Sottolinea inoltre il errori nel protocollo di routing sostenitori: “Secondo me non c’era abbastanza sicurezza a questo casello e non è normale che come automobilisti ci troviamo lì. Abbiamo seguito gli ordini della polizia per il viaggio. La scala di rischio è stata valutata cinque su cinque eppure la cosa mi è sfuggita di mano, non so perché”.

Dopo lo shock, le domande

“Erano molto scioccati perché avevano paura”, così riassume il direttore della società Europe Autocars, con sede nel massiccio di Belledonne, vicino a Grenoble, sui due piloti della sua azienda. Hanno portato i tifosi del Lione alla finale. Ne rimasero quindi molto scioccati scene di violenzama anche “delusi perché erano contenti di andare ad una festa popolare e poi si rendono conto che un evento banale può trasformarsi in un disastro”. sottolinea il direttore.

Il direttore dell’azienda chiede: “cosa si farà affinché cose del genere non si ripetano (…). Mi sembra che oggi, quando un evento viene classificato come rischioso, si debba fare tutto affinché i due gruppi di tifosi lo facciano? non incontrarsi durante il viaggio.” Oggi entrambi i piloti hanno bisogno di riposo, ha detto. Egli intende sporgere denuncia a nome della società. Uno degli autobus danneggiati è stato sigillato dagli investigatori. L’altro autobus della compagnia è riuscito a tornare da Lille, ma con il lunotto posteriore rotto.

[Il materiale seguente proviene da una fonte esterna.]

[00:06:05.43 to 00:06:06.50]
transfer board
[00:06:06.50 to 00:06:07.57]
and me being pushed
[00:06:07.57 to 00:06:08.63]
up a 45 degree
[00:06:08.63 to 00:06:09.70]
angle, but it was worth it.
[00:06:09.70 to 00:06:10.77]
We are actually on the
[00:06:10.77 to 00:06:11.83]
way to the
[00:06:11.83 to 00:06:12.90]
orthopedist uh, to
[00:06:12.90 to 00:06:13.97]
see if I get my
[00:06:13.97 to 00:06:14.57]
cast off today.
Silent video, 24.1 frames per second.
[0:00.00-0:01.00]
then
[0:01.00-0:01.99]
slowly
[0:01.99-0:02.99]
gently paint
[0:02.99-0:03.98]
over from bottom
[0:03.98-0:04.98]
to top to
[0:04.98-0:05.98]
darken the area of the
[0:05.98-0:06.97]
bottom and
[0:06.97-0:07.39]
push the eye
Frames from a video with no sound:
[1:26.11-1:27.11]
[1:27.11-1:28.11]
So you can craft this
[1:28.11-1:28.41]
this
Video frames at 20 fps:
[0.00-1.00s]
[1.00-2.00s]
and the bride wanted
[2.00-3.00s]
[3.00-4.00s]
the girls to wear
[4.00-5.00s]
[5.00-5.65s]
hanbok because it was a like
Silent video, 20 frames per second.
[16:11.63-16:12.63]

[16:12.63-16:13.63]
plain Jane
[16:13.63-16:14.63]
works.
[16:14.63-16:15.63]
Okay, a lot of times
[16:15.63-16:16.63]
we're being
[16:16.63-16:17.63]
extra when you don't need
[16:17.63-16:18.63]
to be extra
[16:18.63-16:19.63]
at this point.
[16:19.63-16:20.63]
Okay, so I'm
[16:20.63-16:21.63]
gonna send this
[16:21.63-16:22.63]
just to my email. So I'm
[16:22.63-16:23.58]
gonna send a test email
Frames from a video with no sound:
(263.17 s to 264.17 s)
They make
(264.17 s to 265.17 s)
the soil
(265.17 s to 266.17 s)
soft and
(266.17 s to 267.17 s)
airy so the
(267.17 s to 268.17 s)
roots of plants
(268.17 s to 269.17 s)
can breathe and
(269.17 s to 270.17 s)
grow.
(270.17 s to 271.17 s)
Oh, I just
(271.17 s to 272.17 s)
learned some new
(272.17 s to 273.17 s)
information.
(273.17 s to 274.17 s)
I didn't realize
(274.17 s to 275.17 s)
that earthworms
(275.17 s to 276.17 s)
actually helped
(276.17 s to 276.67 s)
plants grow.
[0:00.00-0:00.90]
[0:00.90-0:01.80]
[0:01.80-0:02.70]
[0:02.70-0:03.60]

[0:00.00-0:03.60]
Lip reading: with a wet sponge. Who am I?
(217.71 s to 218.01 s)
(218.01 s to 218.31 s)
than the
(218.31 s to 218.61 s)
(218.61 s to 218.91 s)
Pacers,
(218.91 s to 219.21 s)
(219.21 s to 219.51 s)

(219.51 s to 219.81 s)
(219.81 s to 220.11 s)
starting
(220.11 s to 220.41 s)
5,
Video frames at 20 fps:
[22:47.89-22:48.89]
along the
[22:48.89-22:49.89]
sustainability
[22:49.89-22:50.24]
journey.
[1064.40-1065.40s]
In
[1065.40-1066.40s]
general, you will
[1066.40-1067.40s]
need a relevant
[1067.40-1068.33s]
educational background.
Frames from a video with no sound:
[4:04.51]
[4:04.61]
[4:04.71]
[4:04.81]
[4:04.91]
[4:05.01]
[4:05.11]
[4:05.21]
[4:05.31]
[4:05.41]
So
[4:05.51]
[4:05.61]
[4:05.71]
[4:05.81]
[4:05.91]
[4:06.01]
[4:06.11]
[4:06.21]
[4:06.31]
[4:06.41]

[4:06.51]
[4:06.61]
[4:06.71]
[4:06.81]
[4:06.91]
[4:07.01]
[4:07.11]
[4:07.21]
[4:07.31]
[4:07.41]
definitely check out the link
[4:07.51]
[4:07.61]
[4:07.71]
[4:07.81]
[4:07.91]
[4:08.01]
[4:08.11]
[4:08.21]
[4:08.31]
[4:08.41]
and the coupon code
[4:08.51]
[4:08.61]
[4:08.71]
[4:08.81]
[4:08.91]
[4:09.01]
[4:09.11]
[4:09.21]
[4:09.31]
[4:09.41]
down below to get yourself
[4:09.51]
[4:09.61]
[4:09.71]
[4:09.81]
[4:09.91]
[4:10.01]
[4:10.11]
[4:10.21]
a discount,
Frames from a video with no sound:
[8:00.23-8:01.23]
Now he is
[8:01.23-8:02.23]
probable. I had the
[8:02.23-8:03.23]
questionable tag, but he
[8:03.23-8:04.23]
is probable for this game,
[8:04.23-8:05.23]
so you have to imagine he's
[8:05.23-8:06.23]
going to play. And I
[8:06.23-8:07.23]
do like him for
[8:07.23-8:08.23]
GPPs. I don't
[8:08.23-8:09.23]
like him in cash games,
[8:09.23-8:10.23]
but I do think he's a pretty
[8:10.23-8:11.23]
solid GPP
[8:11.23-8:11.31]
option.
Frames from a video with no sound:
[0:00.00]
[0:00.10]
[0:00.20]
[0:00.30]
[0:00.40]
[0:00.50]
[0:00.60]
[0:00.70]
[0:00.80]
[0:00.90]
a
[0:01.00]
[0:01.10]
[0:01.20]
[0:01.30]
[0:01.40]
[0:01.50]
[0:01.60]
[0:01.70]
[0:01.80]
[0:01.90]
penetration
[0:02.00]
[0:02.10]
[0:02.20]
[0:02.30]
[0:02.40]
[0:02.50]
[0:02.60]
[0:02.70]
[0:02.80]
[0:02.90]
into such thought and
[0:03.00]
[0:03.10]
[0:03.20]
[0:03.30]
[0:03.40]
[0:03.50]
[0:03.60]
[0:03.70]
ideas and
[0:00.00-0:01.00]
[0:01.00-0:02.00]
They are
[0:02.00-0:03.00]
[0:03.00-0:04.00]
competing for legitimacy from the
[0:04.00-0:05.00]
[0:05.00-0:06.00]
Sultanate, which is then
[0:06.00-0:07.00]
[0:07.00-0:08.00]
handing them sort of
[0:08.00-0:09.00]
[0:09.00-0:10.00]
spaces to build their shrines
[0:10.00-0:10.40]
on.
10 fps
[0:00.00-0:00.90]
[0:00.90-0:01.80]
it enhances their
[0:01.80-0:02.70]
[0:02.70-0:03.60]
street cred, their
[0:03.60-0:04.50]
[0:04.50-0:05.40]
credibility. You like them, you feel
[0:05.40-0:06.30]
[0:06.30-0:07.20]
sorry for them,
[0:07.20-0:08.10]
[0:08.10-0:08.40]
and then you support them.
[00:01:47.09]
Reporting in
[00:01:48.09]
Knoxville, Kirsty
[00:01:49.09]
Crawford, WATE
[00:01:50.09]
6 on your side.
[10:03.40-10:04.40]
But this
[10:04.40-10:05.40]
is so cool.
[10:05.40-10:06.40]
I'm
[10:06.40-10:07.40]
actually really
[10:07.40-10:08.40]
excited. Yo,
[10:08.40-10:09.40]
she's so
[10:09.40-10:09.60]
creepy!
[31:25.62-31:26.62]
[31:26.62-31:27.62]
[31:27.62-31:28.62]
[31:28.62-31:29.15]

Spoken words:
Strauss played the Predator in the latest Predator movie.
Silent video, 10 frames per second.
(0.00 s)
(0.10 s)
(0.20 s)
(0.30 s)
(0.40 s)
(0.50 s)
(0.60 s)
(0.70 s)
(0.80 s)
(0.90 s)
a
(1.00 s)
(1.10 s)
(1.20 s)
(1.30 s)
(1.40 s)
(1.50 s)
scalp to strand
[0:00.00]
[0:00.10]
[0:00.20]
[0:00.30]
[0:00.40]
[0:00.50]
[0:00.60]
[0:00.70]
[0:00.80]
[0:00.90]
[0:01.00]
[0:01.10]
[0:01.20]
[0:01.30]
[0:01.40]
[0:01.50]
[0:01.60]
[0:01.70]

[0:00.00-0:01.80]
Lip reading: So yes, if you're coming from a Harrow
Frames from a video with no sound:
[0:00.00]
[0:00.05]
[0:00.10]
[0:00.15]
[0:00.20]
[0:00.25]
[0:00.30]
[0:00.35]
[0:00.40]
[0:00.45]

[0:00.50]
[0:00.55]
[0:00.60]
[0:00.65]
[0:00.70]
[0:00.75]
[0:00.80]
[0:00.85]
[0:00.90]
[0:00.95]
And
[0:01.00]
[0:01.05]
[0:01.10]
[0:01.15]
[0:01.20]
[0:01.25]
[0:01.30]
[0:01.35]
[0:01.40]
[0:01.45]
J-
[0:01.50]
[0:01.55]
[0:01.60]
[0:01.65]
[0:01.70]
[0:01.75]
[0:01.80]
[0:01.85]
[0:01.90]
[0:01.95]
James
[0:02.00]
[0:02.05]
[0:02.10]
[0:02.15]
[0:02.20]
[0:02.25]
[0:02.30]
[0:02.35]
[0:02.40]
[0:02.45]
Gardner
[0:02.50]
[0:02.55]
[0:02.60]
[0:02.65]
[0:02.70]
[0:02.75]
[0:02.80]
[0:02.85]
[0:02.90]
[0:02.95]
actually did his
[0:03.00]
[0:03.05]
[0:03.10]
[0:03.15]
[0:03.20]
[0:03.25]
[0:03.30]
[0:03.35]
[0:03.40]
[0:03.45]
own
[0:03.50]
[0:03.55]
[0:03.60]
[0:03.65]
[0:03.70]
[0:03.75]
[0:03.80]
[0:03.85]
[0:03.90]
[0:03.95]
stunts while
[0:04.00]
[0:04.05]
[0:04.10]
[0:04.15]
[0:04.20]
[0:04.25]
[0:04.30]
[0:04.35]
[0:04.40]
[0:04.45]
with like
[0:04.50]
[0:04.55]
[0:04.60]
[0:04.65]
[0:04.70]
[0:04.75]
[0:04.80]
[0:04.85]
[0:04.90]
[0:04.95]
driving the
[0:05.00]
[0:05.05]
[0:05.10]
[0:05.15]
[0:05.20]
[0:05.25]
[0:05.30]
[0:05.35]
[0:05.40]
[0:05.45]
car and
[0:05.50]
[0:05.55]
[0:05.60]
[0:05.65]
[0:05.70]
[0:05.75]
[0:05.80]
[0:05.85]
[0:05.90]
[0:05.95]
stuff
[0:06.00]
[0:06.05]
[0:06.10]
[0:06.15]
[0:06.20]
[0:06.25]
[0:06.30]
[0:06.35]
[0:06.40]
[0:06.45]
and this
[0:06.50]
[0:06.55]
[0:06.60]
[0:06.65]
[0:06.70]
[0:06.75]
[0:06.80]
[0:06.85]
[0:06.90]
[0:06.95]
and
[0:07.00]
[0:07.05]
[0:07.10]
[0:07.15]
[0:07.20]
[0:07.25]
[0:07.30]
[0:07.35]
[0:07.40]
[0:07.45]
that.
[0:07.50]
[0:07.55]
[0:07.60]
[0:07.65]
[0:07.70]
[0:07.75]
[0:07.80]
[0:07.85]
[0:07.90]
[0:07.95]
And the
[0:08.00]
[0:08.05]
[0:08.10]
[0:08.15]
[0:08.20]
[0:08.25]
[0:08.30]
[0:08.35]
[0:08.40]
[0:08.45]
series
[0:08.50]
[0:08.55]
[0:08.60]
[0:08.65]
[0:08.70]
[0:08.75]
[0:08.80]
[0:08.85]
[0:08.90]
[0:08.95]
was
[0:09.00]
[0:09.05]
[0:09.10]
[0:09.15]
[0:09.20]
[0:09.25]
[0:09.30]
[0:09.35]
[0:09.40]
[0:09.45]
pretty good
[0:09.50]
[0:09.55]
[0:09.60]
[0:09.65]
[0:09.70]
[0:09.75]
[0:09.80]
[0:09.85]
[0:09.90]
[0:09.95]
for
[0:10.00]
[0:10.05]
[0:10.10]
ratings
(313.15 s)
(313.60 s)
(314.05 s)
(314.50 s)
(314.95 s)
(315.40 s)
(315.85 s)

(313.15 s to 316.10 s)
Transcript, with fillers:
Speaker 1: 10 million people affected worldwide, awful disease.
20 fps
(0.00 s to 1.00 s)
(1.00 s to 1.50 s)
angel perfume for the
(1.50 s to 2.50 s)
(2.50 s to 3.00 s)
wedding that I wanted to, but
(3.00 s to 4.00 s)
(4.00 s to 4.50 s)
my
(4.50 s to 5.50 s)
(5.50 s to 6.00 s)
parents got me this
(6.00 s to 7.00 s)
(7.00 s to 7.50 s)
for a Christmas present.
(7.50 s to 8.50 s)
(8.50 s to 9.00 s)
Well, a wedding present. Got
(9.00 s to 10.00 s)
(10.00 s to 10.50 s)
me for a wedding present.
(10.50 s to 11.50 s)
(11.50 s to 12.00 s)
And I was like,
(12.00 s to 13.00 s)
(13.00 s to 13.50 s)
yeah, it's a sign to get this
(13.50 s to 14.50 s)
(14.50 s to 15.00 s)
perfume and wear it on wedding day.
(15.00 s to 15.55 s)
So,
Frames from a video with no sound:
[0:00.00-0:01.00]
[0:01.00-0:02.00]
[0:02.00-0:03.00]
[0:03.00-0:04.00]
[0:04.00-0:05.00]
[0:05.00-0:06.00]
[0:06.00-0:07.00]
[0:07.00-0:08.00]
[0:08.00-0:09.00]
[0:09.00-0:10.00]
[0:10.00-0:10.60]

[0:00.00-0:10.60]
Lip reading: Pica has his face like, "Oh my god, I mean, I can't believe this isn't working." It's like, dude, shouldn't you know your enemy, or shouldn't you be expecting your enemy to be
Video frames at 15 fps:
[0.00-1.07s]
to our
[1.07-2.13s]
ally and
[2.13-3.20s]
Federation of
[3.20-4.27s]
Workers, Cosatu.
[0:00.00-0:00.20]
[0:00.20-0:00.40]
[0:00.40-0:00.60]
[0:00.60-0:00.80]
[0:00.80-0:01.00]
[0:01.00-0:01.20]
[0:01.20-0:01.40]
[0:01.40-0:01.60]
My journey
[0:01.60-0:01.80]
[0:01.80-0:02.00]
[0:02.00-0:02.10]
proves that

Un’indagine aperta dalla procura di Arras

Un’indagine è stata aperta dopo gli scontri tra tifosi dell’OL e del PSG sabato al casello del Pas-de-Calais, ha detto lunedì la procura di Arras in un comunicato stampa; aperta un’indagine per atti di “distruzione aggravata di beni altrui mediante incendio”Di “degradazioni nelle riunioni”e di “Incontrare la violenza”. I tifosi del PSG e dell’OL erano diretti alla finale della Coppa di Francia che si giocò quella sera allo stadio Pierre-Mauroy di Lille. È scoppiata una rissa al casello dell’autostrada A1, “distruggendo uno degli autobus dei tifosi del Lione e danneggiandone gravemente un secondo”. Negli scontri sono rimasti leggermente feriti anche trenta sostenitori e otto agenti di polizia.